Воинство ангелов | страница 103



Я смотрела, как пальцы его медленно вертят рюмку, а затем замирают.

Потом своим звучным, заполняющим всю комнату властным голосом он сказал с каким-то сдержанным негодованием:

— Глупость какая!

Я бросила на него быстрый взгляд, но в лице он не изменился, разве только глаза блестели больше обычного.

— Глупость! — повторил он уже спокойнее. — Незачем тебе здесь ужинать, и мне незачем слышать, как несу бог знает какую чушь! Я просто думал, что мне будет не так одиноко, если ты поужинаешь со мной…

Он осекся и, неожиданно подавшись ко мне, спросил с оттенком свирепости в голосе:

— Десерта не хочешь?

Я покачала головой.

— Долли принесет его прямо сейчас.

— Нет, спасибо, — сказала я.

— Тебе больше не придется здесь ужинать, — продолжал он.

Соскользнув со стула, я встала, беспомощно свесив руки.

— Простите, — сказала я.

Он ничего не ответил, и я стала отступать к двери. Возле самой двери я уже чуть не бежала. Взбежав по лестнице в темный холл, я остановилась, чувствуя, как неестественно громко бьется мое сердце. Почему оно так бьется? От бега вверх по лестнице, от страха, от волнения? От всего этого вместе взятого, но еще и от сознания своей победы, своей силы, к которому странным образом примешивалось зримое воспоминание о его руке на белой, освещенной светом свечей скатерти — крепких, смуглых, поросших черными волосками пальцах, вертящих рюмку, культе указательного со страшными шрамами на ней.

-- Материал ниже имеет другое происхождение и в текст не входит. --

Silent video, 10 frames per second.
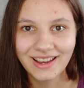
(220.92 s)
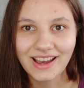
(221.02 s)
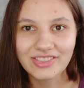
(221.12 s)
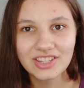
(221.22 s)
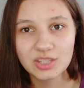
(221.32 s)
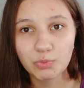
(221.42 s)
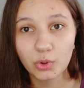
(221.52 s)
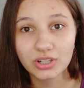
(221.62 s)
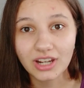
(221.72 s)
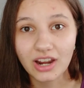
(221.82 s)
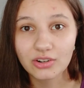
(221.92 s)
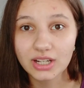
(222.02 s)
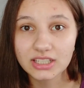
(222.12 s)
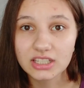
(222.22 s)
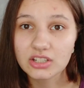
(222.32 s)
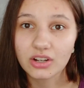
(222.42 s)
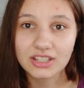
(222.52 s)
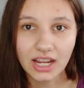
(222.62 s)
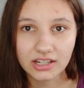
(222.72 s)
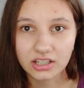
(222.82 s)
At this point, I ran into a
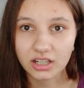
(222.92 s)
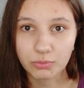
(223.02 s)
technical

На следующий вечер я спустилась к ужину. Он уже сидел за столом. С первого же взгляда я поняла, что стол накрыт и для меня.

Вскинувшись при моем появлении, он посмотрел на меня взглядом, как мне показалось, строгим и нелицеприятным. Потом он улыбнулся. Я никогда еще не видела его улыбающимся, и улыбка на этом лице с тяжелой квадратной челюстью и глазами навыкате произвела на меня странное впечатление. Казалось, что в пасмурный день над мокрым скалистым утесом вдруг проглянуло солнце и камень осветился и заблистал всеми цветами радуги. Вокруг его глаз собрались морщинки, тяжелые губы растянулись, и улыбка вышла похожей на оскал, но это была улыбка застенчивая, беззаветная, отчаянно-мальчишеская.

— Что ж, Мэнти, Мэнти, — заговорил он, — значит, ты решила попробовать еще раз послушать мою стариковскую околесицу, да?

Неожиданно для себя я ответила улыбкой на его улыбку. Ответила беспричинно, лишь потому, что улыбка его была обезоруживающе заразительной. Но почувствовав, что улыбаюсь, я тут же приняла серьезный вид.